> **RECORDS PROVIDED**
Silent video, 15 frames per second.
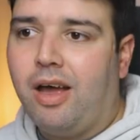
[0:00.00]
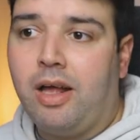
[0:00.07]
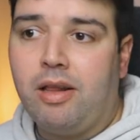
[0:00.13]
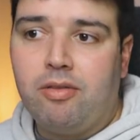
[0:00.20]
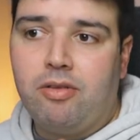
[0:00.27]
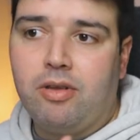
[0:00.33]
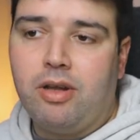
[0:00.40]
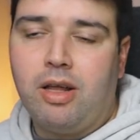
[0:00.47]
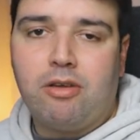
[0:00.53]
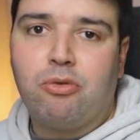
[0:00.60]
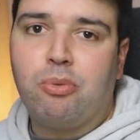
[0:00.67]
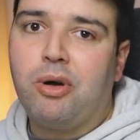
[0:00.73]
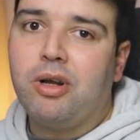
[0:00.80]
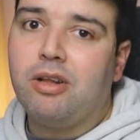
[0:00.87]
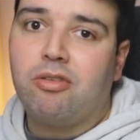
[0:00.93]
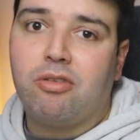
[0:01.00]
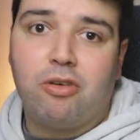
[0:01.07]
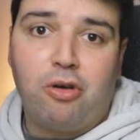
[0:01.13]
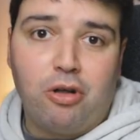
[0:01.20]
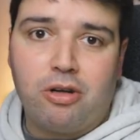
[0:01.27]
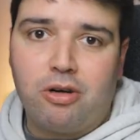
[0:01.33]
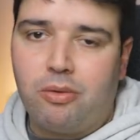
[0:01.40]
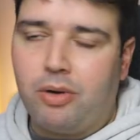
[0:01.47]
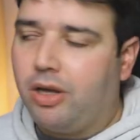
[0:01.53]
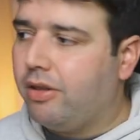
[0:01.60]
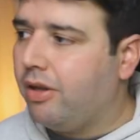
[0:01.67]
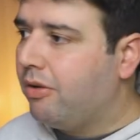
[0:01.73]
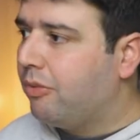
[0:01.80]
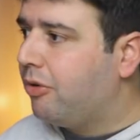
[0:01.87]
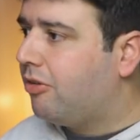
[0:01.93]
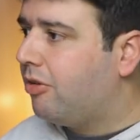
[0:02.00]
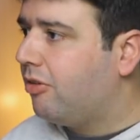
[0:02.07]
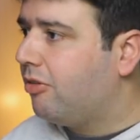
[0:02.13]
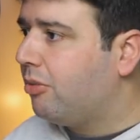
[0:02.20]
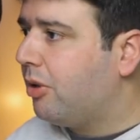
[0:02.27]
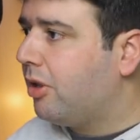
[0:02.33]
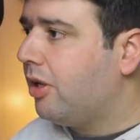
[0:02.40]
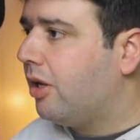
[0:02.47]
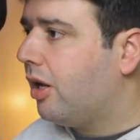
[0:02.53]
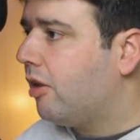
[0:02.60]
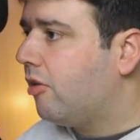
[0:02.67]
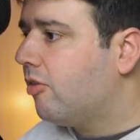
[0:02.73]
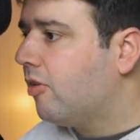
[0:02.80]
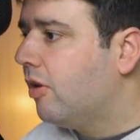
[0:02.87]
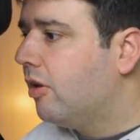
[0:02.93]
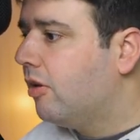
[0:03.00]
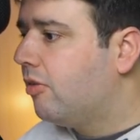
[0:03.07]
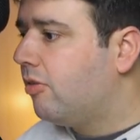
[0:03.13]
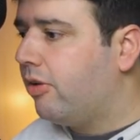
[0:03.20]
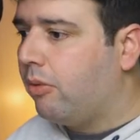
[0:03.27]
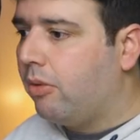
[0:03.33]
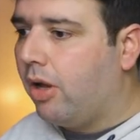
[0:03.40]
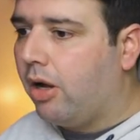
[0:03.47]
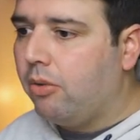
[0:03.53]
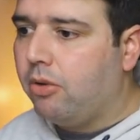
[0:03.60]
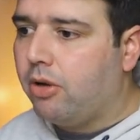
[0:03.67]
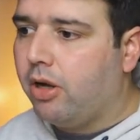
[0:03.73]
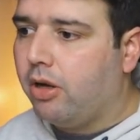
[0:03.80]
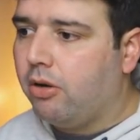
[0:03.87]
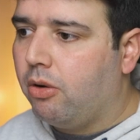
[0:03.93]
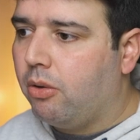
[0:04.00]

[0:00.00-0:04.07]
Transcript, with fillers: And the next one is color grading, which is really nice. So now you can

> **ABOUT THIS TASK**
Print the records exactly and omit all pictures.

> **EXERCISE RESPONSE**
Silent video, 15 frames per second.
[0:00.00]
[0:00.07]
[0:00.13]
[0:00.20]
[0:00.27]
[0:00.33]
[0:00.40]
[0:00.47]
[0:00.53]
[0:00.60]
[0:00.67]
[0:00.73]
[0:00.80]
[0:00.87]
[0:00.93]
[0:01.00]
[0:01.07]
[0:01.13]
[0:01.20]
[0:01.27]
[0:01.33]
[0:01.40]
[0:01.47]
[0:01.53]
[0:01.60]
[0:01.67]
[0:01.73]
[0:01.80]
[0:01.87]
[0:01.93]
[0:02.00]
[0:02.07]
[0:02.13]
[0:02.20]
[0:02.27]
[0:02.33]
[0:02.40]
[0:02.47]
[0:02.53]
[0:02.60]
[0:02.67]
[0:02.73]
[0:02.80]
[0:02.87]
[0:02.93]
[0:03.00]
[0:03.07]
[0:03.13]
[0:03.20]
[0:03.27]
[0:03.33]
[0:03.40]
[0:03.47]
[0:03.53]
[0:03.60]
[0:03.67]
[0:03.73]
[0:03.80]
[0:03.87]
[0:03.93]
[0:04.00]

[0:00.00-0:04.07]
Transcript, with fillers: And the next one is color grading, which is really nice. So now you can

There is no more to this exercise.